The most prominent strength of this prospective cohort study compared to preceding iNPH mortality studies is the combination of long observations time, the relatively large iNPH cohort and the fact that the VRF are clinically assessed in real-time. Evaluating the VRF using clinical data, collected with the same protocol for both patients and controls, gives this study a unique material for investigating the association between VRF and mortality. Another strength is the large and thoroughly age and gender matched control group from the population which elevates the accuracy of the survival analysis.
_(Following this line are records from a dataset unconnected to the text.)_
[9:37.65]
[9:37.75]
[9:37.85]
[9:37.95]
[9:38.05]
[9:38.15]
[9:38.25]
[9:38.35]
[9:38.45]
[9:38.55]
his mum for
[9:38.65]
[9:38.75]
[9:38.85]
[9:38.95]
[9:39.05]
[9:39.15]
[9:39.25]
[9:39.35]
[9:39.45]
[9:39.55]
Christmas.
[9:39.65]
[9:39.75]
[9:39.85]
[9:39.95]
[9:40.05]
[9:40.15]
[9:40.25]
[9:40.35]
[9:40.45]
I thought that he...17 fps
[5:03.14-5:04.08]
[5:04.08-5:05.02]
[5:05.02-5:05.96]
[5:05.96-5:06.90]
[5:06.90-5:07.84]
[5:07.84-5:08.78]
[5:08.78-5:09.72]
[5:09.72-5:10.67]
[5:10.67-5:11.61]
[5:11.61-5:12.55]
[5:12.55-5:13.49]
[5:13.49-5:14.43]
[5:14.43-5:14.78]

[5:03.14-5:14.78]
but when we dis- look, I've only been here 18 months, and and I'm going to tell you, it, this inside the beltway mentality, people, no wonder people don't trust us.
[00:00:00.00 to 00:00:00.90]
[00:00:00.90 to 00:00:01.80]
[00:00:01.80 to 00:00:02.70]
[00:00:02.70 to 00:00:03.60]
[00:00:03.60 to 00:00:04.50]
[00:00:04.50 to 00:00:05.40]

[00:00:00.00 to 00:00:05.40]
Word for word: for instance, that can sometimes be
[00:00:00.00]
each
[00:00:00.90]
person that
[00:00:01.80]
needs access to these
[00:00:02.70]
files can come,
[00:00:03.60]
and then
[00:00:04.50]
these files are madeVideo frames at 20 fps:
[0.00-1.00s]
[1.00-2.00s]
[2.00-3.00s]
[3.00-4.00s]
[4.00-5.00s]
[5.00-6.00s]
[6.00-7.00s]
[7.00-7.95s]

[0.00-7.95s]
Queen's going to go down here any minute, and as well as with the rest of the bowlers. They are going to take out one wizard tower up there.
One limitation is that the death causes data comes from those reported on death certificates. This data is not always reliable since it is performed by individual physicians and sometimes without complete vigilance. For example, unexpectedly few of iNPH were reported to have either dementia or iNPH as a main cause of death which is in accordance with previous observations regarding the underreporting of dementias on death certificates [37]. However, the same method was used on all participants and the Swedish Board of Health and Welfare uses a systematical method based WHO’s international framework [38] for deciding the underlying cause of death [39]. Hence, it is the best available data on cause of death but one can expect that dementias and iNPH are more often contributing to death than the rate presented in this study. When adjusting the COX regression model for Framingham risk score there might be built in attrition bias in the model because some iNPH were excluded for missing values when calculating FRS. Thus, one should compare the unadjusted HR and FRS-adjusted HR with caution because they are based on slightly different cohorts of iNPH patients. Data on atrial fibrillation were based on self-reported data from questionnaires and can lead to information bias, both increasing and decreasing the reported cases. Since the same collecting method is used for patients and controls, the risk of skewing of the results is reduced.

In conclusion, in spite of CSF-shunt treatment, iNPH have a higher mortality than a matched population. Partially preventable causes such as lethal falls and cardiovascular comorbidities are contributing to shorter life expectancy, highlighting why these risk factors should be systematically assessed and treated in iNPH. By implementing protocols for preventing falls and treating cardiovascular comorbidities utilizing other healthcare professions, excess mortality could probably be decreased in iNPH. Intervention studies in the subject are needed.